Perché i burattinai del mondo ce l’avrebbero con la Spagna? Si pensi a quando, a fine 2023, il Premier socialista Pedro Sanchez aveva preso dure posizioni verso Netanyahu. Poi da maggio 2024, come già riportato in un precedente articolo, si sono consumate una serie di decisioni da parte della Spagna che hanno incrinato ulteriormente il rapporto:
- il riconoscimento ufficiale dello Stato di Palestina da parte della Spagna;
- l’adesione formale alla causa del Sudafrica presso la Corte Internazionale di Giustizia che accusa Israele di genocidio a Gaza;
- il divieto del governo Netanyahu al consolato spagnolo a Gerusalemme di fornire servizi ai cittadini palestinesi.
E ancora, la Spagna ha imposto uno Stop agli acquisti di armamenti e tecnologie militari da Israele, cancellando anche un contratto multimilionario per munizioni destinate alle forze di polizia. Infine, ha vietato alle 2 basi Nato posizionate sul territorio iberico di far partire aerei americani diretti verso i paesi arabi, in odore di bombardamenti. Sebbene poi Trump abbia trovato il modo di aggirare il divieto.
Perché il Partito socialista in Spagna è indagato?
Le inchieste giudiziarie in corso in Spagna contro il Partito Socialista riguardano i vertici di ieri e di oggi.
Come racconta Quotidiano Nazionale
(…) l’indagine nasce dal salvataggio della compagnia venezuelana Plus Ultra – sostenuta nel 2021 dal governo Sánchez con un finanziamento pubblico da 53 milioni di euro – e che vede coinvolto José Luis Rodríguez Zapatero, ex stella del firmamento socialista spagnolo e tra gli sponsor dell’attuale premier. Zapatero è indagato per riciclaggio e traffico d’influenze (…)

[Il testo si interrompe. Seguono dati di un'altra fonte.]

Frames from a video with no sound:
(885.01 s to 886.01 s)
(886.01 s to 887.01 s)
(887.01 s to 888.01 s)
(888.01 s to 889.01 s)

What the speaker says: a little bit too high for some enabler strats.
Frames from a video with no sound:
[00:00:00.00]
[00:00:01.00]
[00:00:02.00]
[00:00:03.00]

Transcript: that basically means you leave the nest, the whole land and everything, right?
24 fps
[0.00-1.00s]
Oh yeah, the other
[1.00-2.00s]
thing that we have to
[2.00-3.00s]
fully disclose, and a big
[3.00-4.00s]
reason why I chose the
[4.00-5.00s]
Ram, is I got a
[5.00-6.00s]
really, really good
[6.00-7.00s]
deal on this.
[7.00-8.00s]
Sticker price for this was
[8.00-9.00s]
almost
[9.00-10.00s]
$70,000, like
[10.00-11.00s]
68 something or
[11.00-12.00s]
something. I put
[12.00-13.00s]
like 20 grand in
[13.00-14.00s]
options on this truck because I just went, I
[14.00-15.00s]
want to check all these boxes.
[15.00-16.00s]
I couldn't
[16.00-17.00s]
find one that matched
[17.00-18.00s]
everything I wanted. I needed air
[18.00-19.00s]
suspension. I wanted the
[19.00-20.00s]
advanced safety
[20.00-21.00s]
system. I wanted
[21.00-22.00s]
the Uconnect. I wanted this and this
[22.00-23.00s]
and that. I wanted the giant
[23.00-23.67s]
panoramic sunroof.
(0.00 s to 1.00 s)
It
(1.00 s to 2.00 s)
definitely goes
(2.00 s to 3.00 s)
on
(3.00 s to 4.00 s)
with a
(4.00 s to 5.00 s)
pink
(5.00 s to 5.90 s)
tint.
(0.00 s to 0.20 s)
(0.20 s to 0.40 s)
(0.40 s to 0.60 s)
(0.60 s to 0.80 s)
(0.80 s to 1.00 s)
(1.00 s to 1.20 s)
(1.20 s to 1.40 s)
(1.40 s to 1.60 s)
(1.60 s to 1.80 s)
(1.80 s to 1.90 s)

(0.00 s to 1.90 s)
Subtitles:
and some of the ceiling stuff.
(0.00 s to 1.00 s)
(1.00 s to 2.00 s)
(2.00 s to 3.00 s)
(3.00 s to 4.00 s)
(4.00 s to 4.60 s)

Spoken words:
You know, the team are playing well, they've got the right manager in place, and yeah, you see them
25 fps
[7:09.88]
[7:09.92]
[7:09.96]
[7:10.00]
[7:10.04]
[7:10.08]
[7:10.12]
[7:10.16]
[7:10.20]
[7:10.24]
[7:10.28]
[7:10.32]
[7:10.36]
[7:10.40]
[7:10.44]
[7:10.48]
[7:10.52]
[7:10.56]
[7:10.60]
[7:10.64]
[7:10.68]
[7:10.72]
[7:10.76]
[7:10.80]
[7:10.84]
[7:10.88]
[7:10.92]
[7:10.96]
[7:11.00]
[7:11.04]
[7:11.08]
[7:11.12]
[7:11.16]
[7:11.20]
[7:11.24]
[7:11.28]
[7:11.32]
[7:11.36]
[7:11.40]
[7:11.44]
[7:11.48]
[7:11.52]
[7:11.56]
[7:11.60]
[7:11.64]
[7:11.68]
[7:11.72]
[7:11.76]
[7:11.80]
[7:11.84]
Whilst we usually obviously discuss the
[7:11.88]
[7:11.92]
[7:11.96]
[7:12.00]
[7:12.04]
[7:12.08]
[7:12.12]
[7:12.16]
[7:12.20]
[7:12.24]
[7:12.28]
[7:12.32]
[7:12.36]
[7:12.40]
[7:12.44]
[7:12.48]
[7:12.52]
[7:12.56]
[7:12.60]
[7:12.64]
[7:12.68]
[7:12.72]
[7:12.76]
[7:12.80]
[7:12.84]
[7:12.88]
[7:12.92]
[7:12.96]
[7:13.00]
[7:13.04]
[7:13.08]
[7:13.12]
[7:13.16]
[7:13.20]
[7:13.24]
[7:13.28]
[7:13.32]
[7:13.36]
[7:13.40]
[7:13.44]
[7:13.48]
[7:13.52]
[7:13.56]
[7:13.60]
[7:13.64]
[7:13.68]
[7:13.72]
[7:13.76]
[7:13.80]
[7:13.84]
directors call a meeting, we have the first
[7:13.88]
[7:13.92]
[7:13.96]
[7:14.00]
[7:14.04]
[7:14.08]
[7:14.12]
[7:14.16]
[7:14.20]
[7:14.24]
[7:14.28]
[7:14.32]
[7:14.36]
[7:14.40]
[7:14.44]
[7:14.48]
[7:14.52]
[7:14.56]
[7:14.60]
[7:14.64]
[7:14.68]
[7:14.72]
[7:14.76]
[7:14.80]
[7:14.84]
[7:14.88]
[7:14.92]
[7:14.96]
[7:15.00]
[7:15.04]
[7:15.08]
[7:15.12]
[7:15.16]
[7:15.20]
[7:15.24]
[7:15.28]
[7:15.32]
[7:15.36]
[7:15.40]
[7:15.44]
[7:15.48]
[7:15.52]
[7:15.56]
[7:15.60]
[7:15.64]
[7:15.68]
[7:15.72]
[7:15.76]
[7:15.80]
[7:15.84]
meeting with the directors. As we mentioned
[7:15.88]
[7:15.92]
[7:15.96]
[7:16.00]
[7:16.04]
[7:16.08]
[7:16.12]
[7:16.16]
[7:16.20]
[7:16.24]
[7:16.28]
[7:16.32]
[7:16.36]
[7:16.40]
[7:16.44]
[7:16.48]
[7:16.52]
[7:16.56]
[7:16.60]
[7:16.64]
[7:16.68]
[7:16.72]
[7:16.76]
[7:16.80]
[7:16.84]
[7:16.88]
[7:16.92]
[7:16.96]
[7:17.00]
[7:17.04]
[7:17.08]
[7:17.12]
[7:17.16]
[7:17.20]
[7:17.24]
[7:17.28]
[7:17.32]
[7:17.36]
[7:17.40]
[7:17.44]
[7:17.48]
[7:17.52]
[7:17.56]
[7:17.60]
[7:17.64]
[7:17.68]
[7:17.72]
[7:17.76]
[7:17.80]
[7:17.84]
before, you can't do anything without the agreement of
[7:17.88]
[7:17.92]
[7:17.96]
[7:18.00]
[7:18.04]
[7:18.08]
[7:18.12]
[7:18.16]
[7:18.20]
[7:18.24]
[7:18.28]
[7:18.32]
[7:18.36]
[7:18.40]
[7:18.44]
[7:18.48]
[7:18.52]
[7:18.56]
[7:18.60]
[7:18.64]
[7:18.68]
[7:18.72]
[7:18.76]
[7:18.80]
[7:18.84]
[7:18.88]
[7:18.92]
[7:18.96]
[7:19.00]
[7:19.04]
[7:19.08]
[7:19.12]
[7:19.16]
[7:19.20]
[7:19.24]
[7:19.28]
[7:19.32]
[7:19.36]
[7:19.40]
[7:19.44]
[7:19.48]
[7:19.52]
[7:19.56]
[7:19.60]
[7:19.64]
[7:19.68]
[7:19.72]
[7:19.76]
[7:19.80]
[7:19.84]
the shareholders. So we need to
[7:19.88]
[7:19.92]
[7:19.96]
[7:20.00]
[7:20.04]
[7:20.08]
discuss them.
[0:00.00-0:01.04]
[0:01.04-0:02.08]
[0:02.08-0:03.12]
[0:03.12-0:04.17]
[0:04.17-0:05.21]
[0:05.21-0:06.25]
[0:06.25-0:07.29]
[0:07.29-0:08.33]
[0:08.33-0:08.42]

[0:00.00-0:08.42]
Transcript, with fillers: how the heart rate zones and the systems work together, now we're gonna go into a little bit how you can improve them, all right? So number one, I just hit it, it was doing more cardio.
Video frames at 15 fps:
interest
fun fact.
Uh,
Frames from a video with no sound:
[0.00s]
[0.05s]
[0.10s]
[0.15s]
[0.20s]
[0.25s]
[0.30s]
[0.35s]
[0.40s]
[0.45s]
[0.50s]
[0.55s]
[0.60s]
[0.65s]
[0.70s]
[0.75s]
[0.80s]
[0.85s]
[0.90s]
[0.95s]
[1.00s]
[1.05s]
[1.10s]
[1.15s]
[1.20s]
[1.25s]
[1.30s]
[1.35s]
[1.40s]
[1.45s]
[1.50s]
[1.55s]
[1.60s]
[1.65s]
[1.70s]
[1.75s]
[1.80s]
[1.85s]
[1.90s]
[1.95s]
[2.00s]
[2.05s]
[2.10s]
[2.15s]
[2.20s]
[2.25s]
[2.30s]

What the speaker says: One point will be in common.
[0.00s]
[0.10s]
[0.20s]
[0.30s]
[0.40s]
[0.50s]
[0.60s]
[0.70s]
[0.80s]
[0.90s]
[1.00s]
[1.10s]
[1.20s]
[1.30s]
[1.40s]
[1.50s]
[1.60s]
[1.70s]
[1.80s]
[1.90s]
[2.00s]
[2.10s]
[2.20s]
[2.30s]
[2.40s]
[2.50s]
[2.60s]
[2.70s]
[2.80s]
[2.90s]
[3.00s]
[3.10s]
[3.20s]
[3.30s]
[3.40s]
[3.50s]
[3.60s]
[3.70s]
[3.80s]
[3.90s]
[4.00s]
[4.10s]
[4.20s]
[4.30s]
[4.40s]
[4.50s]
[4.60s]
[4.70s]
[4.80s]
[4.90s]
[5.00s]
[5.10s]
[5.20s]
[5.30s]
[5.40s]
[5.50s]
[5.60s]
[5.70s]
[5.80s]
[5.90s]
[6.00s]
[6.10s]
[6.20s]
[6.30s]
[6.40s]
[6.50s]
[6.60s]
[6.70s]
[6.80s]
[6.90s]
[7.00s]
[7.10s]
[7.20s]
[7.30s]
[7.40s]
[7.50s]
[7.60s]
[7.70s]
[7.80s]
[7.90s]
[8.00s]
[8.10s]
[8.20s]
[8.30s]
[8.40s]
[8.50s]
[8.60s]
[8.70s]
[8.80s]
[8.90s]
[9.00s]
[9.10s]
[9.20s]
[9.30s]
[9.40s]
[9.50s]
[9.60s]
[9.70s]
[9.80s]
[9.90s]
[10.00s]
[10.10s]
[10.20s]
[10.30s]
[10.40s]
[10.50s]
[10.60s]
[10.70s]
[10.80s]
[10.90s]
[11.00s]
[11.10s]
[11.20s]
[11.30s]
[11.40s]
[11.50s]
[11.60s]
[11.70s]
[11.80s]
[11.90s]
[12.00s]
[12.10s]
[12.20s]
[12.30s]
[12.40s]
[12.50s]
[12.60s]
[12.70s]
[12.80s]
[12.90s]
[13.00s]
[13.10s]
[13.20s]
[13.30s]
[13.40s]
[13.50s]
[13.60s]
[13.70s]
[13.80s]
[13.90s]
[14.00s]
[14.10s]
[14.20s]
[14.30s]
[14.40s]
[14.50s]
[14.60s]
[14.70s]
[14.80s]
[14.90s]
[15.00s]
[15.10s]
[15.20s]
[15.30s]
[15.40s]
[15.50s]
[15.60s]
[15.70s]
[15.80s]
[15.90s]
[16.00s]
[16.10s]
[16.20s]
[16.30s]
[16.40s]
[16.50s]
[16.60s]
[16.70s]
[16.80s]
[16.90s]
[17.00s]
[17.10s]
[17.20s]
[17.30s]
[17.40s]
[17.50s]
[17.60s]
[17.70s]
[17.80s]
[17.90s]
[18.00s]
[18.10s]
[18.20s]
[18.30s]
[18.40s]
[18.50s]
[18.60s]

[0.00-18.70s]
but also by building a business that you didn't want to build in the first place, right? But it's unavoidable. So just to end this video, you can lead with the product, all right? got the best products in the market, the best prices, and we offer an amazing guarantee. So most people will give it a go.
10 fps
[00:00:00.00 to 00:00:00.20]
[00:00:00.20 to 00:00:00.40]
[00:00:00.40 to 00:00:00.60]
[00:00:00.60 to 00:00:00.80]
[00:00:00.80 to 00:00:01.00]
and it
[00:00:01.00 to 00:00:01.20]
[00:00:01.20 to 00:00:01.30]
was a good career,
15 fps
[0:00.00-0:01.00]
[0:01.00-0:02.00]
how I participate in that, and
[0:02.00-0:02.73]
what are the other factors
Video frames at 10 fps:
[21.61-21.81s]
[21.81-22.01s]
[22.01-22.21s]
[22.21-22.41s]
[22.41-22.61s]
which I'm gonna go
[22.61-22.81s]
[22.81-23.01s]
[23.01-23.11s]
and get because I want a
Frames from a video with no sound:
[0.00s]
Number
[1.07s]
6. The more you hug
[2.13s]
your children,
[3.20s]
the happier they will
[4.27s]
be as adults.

(…) Ieri all’alba gli agenti dell’Unità centrale operativa (Uco) della Guardia Civil si sono presentati nella sede federale del Partito Socialista spagnolo, a Madrid. Non si tratta di una perquisizione, ha precisato lo stesso Sánchez parlando ai giornalisti ieri, ma di un requerimiento, una richiesta formale di documenti, per il caso Leire Díez, conosciuto anche come caso Fontanera (…)
(…) L’indagine riguarda Díez, ex politica del partito socialista spagnolo, Vicente Fernández Guerrero, ex presidente della Sociedad Estatal de Participaciones Industriales (Sepi), una holding pubblica spagnola con cui il governo gestisce le sue partecipazioni nelle aziende strategiche del Paese, e l’imprenditore basco Antxon Alonso (…)
(…) I tre erano stati arrestati a dicembre dell’anno scorso con l’accusa di appropriazione indebita, traffico di influenze e criminalità organizzata, poi sono stati rilasciati e per loro è stato applicato il procedimento delle misure cautelari. Il premier però ha anche diversi problemi in casa. Ad aprile i magistrati hanno chiesto il rinvio a giudizio per la moglie Begoña Gómez per i presunti reati di traffico di influenze, corruzione negli affari, malversazione e appropriazione indebita. Inizia invece oggi, giovedì 28 maggio, il processo a carico del fratello minore del primo ministro, David Sánchez, accusato di traffico d’influenze e abuso d’ufficio. Secondo i magistrati, David avrebbe ottenuto un incarico cucito su misura dal consiglio comunale a guida socialista di Badajoz, situato nella comunità autonoma dell’Estremadura, nel luglio 2017 (…)
I socialisti in Spagna già perdono consensi…
Il Partito socialista di Sanchez già sente i primi scricchiolii. Se nelle elezioni politiche dello scorso anno aveva incassato il 31,7 per cento, ora invece viene dato dai sondaggi intorno al 23%. Sogna un ritorno al governo il filo-atlantista Partito Popolare, in crisi da tempo e fermo al 18,9%, che potrebbe fare un accordo con Vox, partito di estrema destra simpatico alla nostra Meloni, di poco sotto nei sondaggi (17,8%).
Sotto la guida di Sanchez, la Spagna è diventato un modello: secondo le stime del Fondo monetario internazionale nel 2025 il Pil della Spagna è cresciuto del 2,8 per cento, il doppio rispetto alla media dell’Eurozona (1,4 per cento).
Secondo le stime andrà bene anche quest’anno: +2,1 per cento la Spagna e +1,1 l’Eurozona. Numeri interessanti rispetto al +0,5 per cento di crescita dell’Italia. Troppo, per chi vuole un’Europa povera e inginocchiata.